▶ Instructions for the task
Exactly as they appear, write the lines from the one containing "[0:00.60-0:01.20]" to the final line of the entries, leaving pictures out.

Top of Information shown

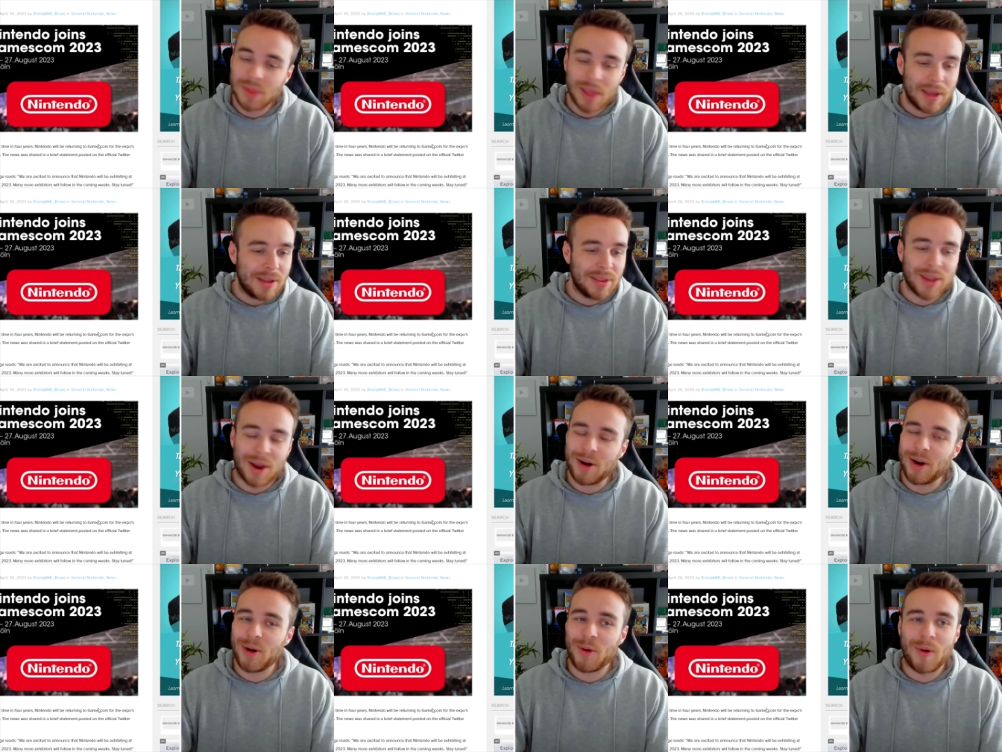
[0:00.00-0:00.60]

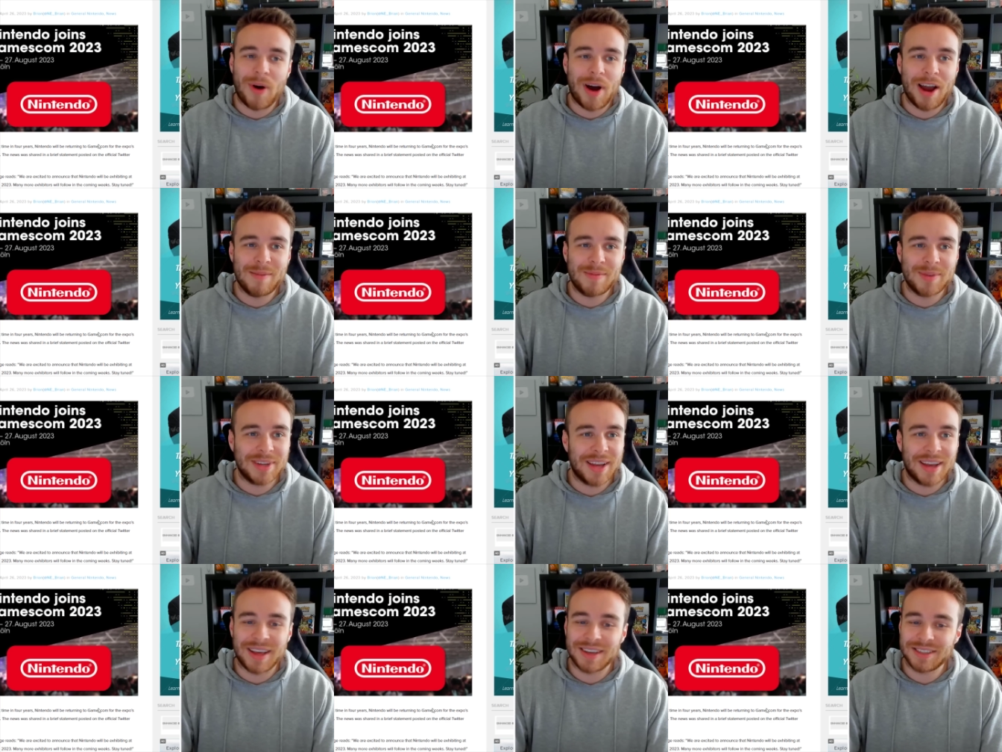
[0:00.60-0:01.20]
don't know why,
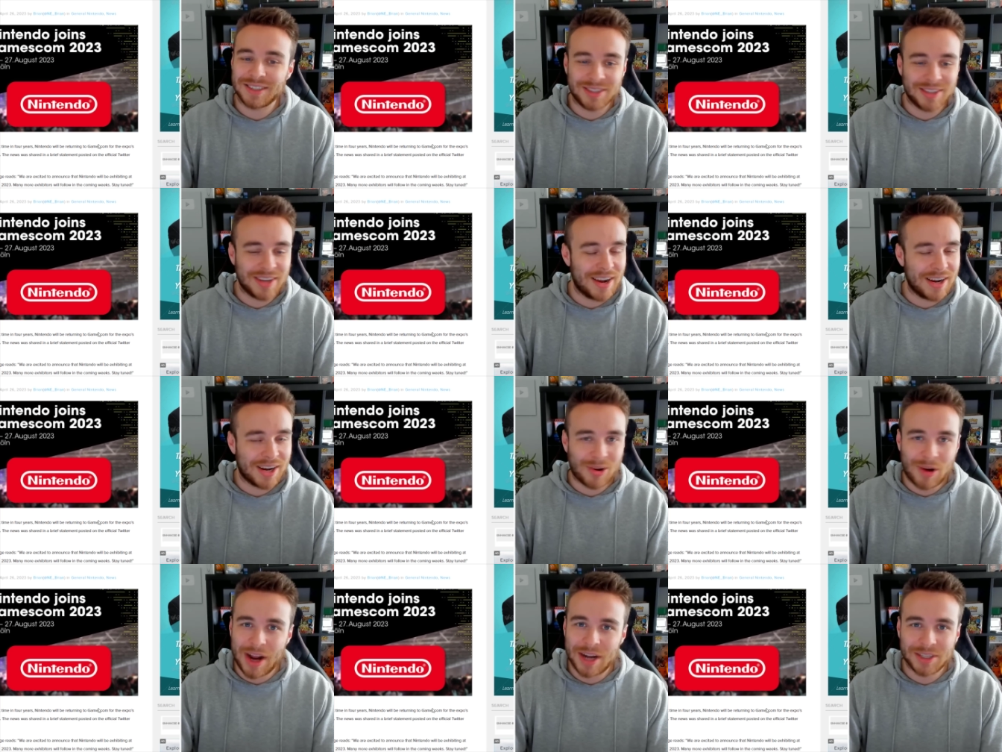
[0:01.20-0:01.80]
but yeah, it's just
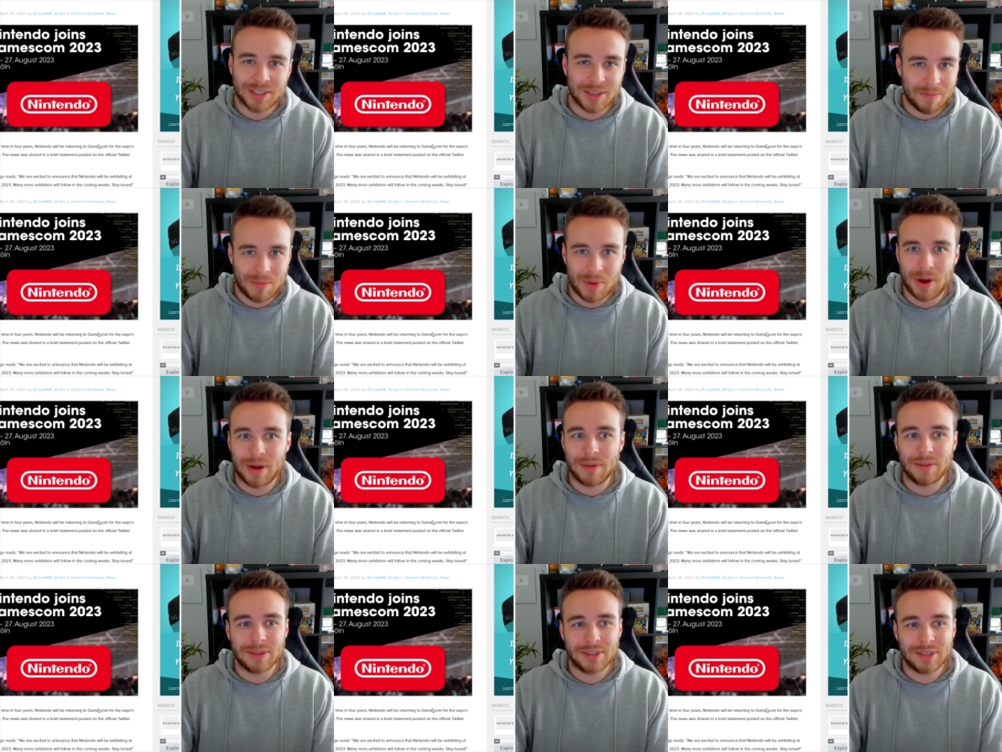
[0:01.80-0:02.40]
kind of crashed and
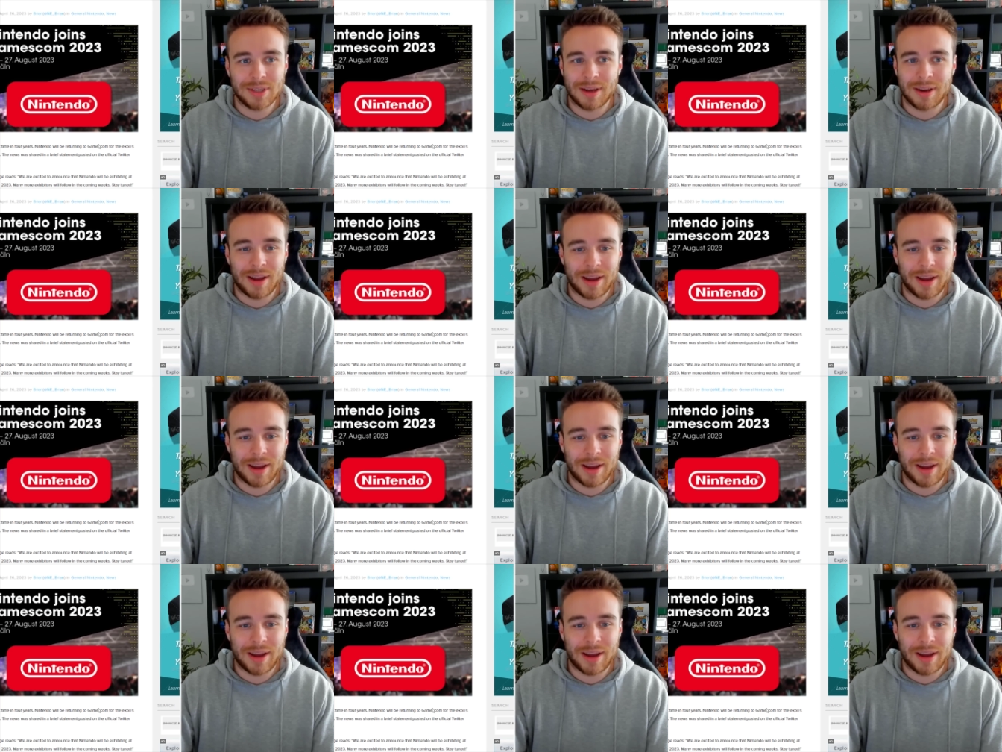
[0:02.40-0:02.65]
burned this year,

Bottom of Information shown

▶ Reply to the task
[0:00.60-0:01.20]
don't know why,
[0:01.20-0:01.80]
but yeah, it's just
[0:01.80-0:02.40]
kind of crashed and
[0:02.40-0:02.65]
burned this year,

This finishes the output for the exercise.